**THE TASK:** In the copy, include no images. Reproduce the entries exactly.

Dataset entries:
--- START ---
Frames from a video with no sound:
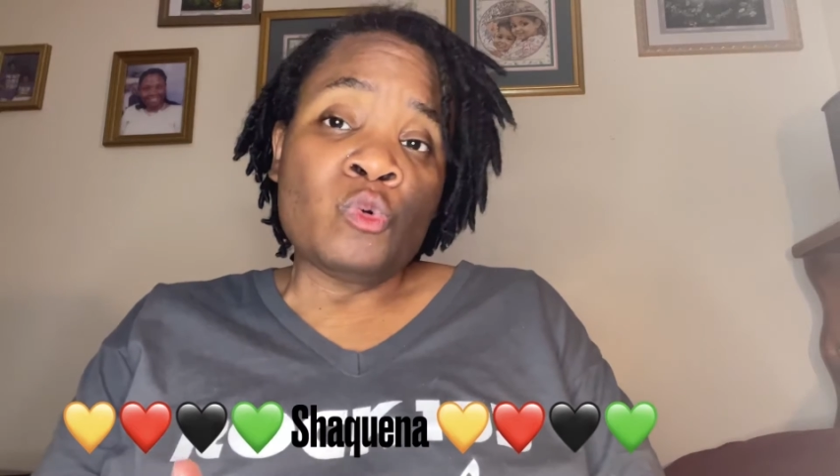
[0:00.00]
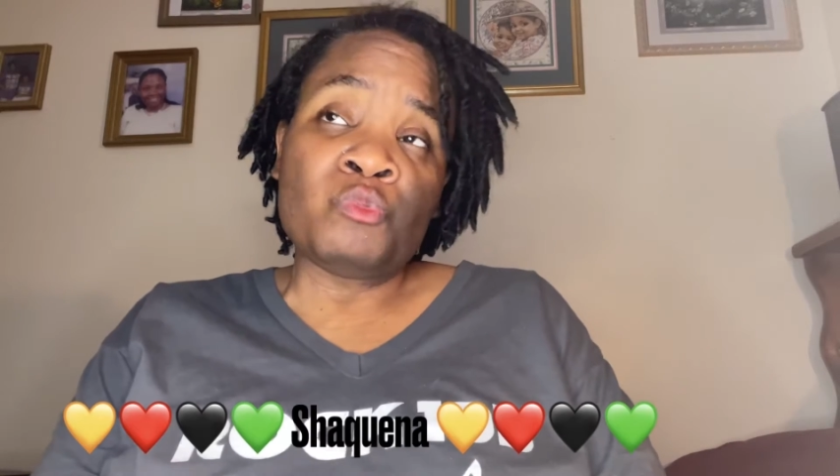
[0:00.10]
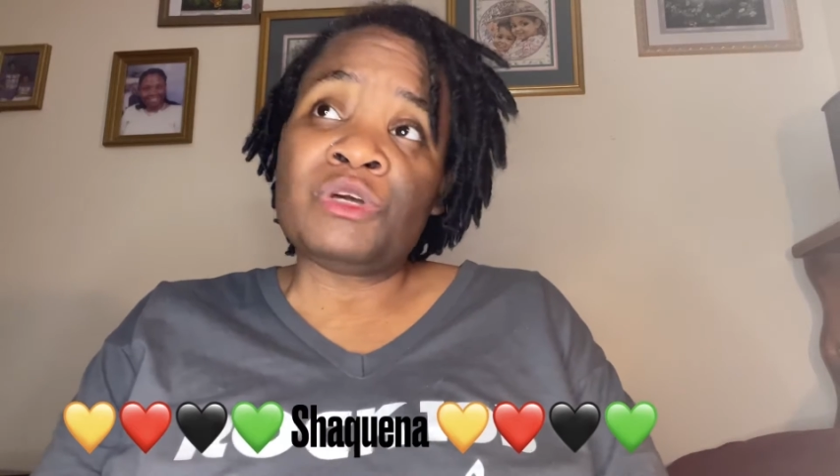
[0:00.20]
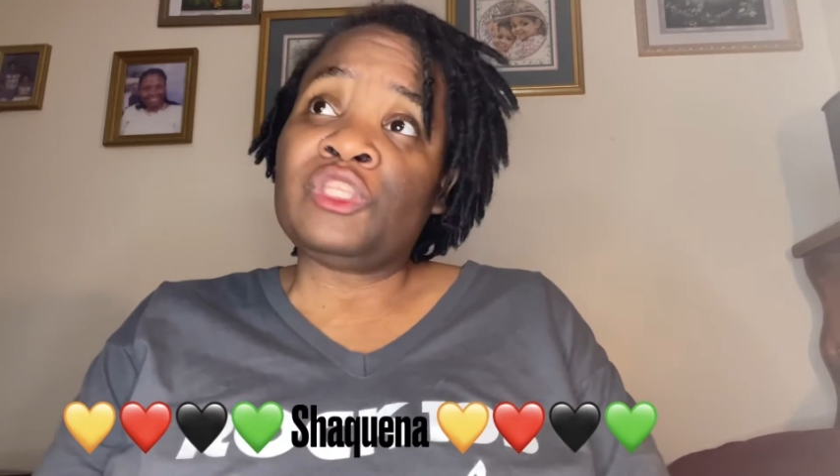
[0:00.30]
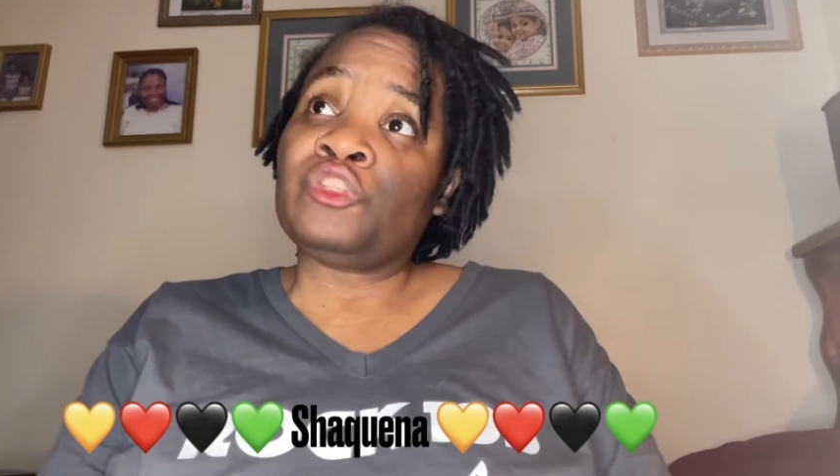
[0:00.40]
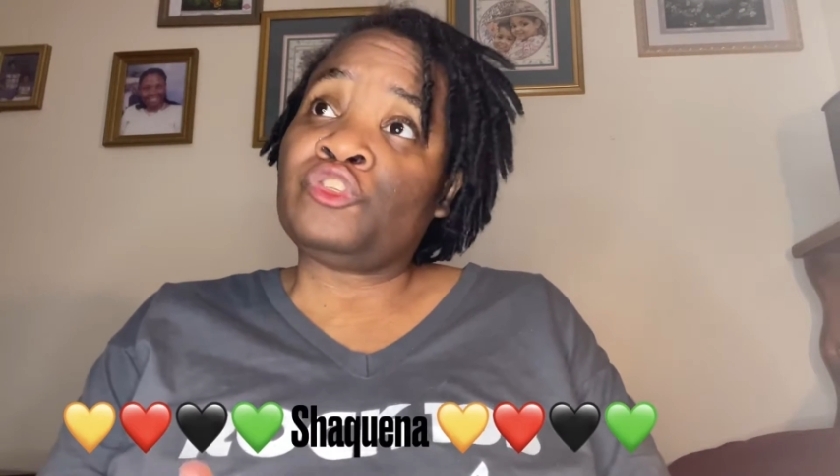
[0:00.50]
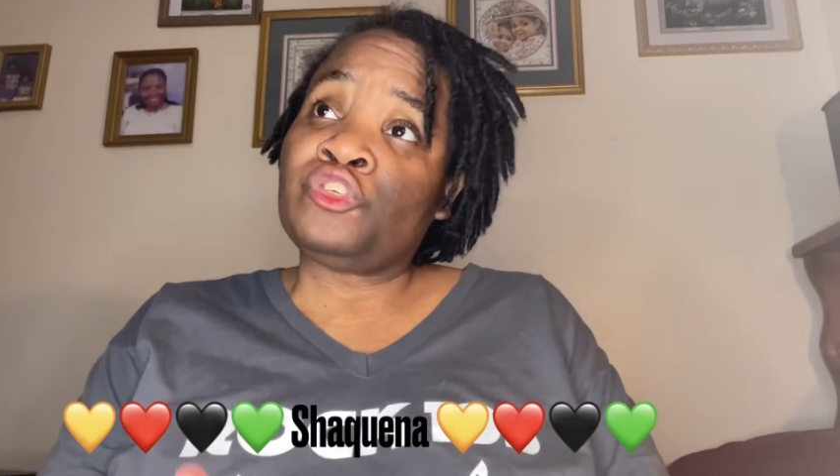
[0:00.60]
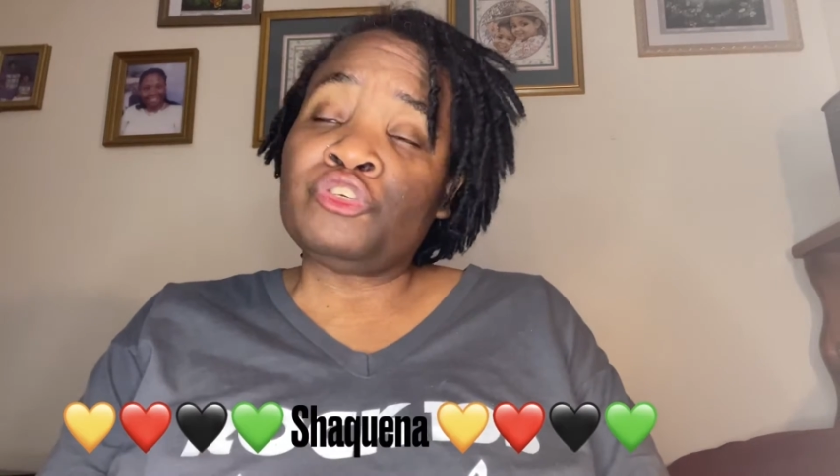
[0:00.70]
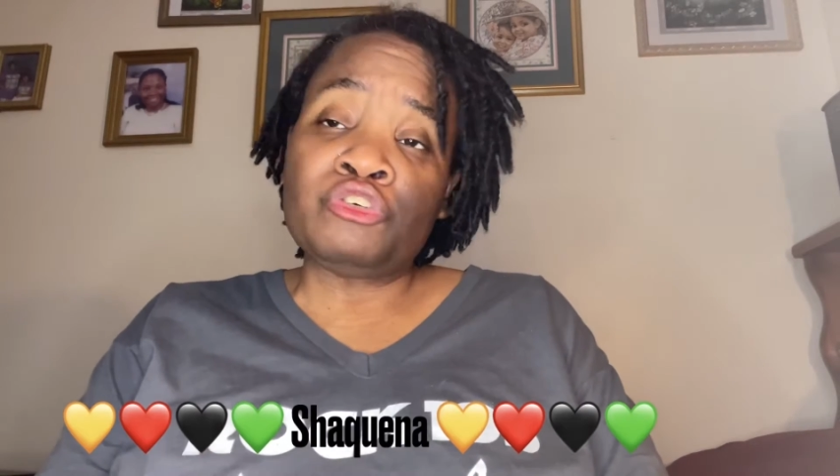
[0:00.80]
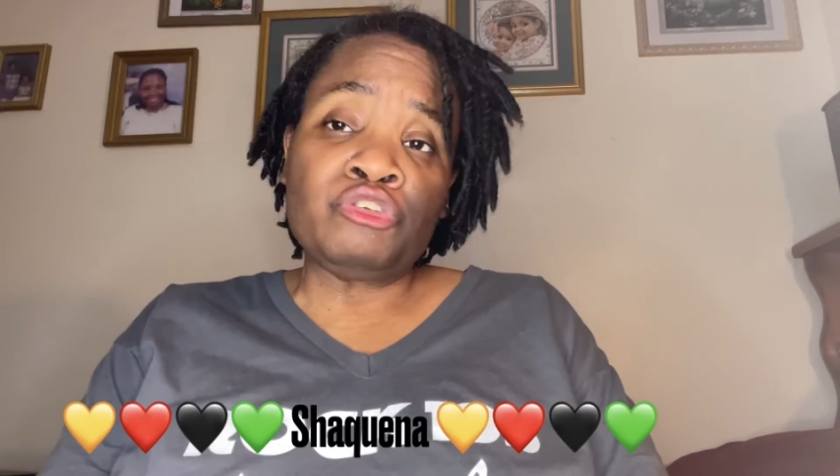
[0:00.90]
with
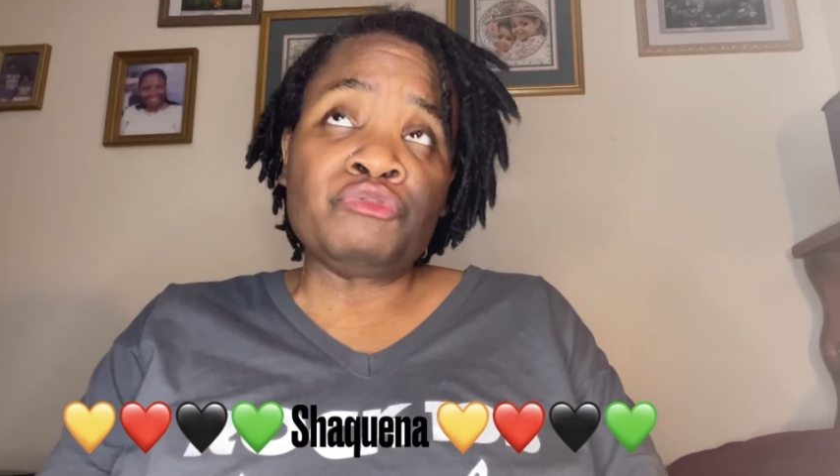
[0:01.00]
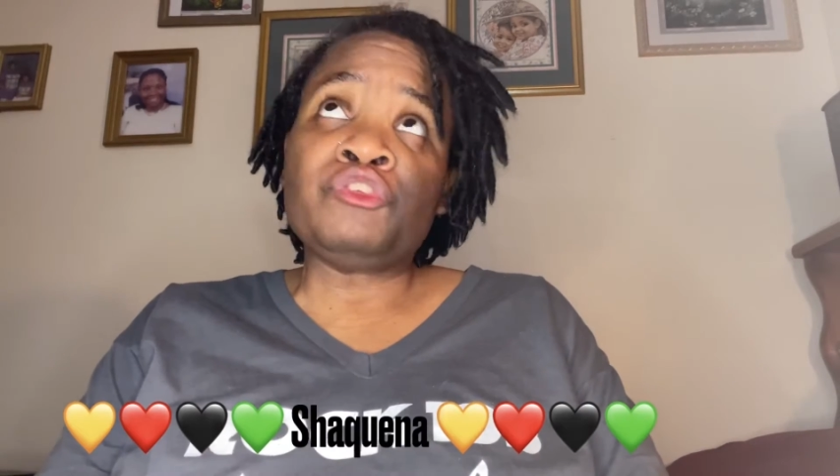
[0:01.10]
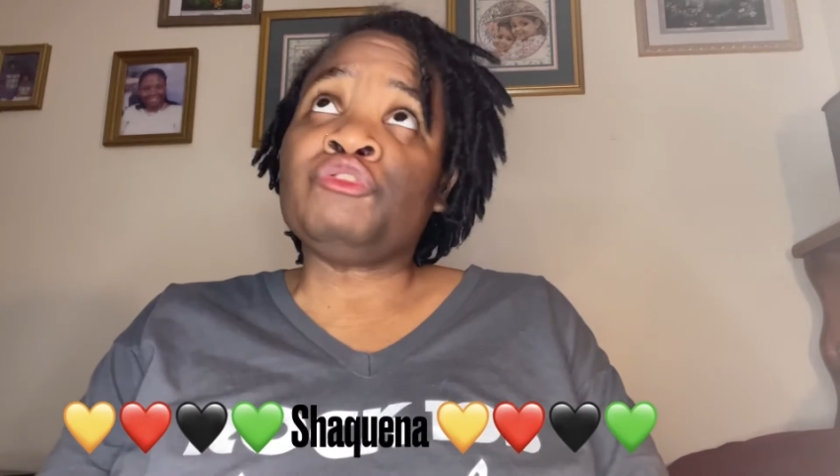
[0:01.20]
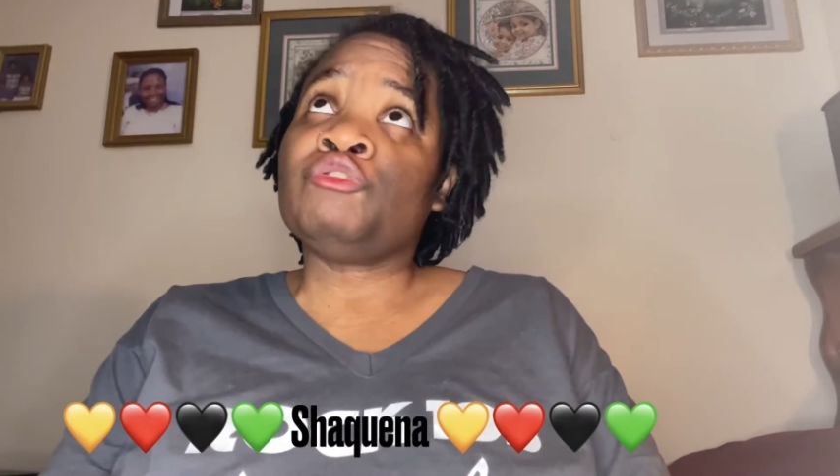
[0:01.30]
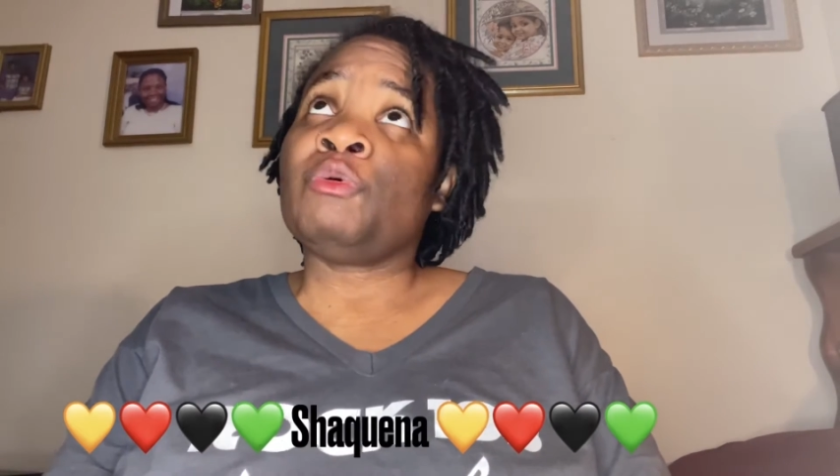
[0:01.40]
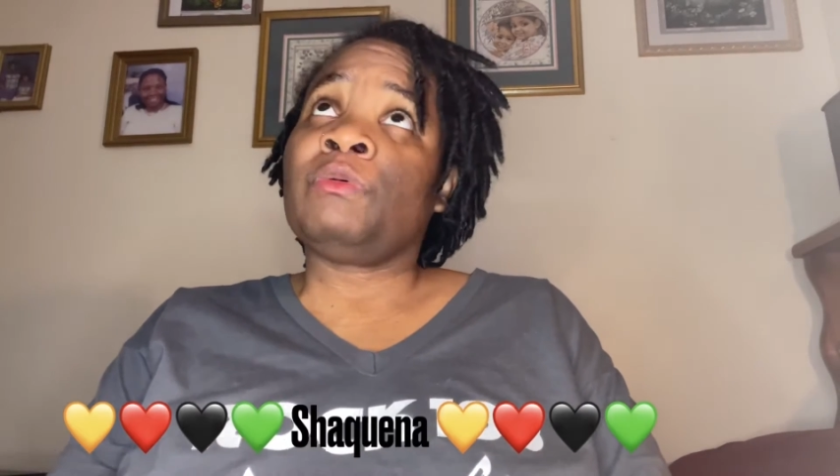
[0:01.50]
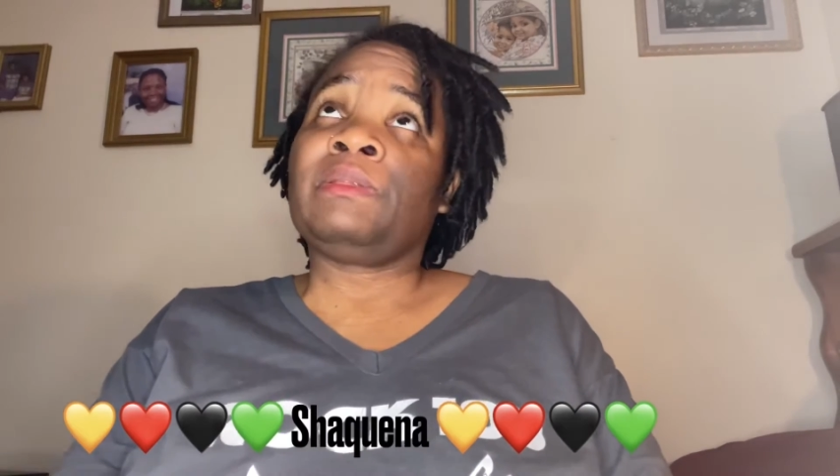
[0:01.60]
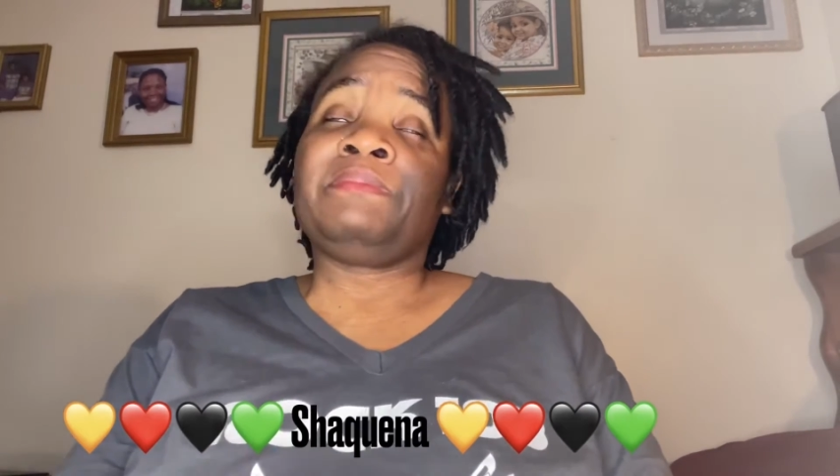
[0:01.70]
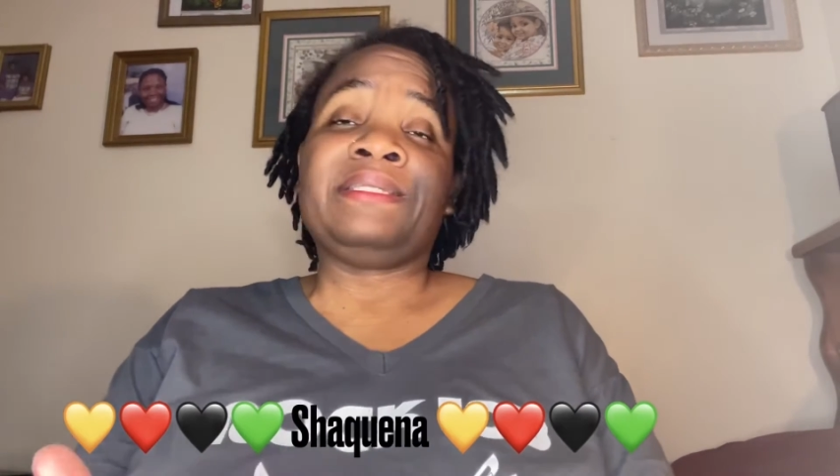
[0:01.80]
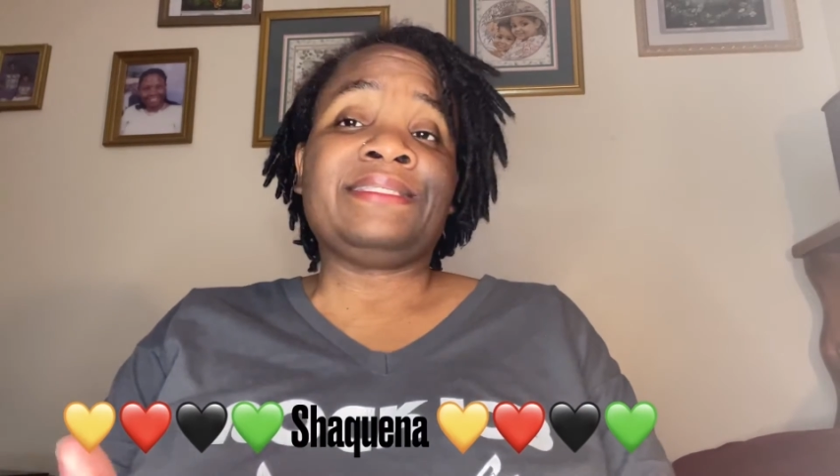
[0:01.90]
children, you don't want to be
--- END ---
**ANSWER TO THIS EXERCISE:**
Frames from a video with no sound:
[0:00.00]
[0:00.10]
[0:00.20]
[0:00.30]
[0:00.40]
[0:00.50]
[0:00.60]
[0:00.70]
[0:00.80]
[0:00.90]
with
[0:01.00]
[0:01.10]
[0:01.20]
[0:01.30]
[0:01.40]
[0:01.50]
[0:01.60]
[0:01.70]
[0:01.80]
[0:01.90]
children, you don't want to be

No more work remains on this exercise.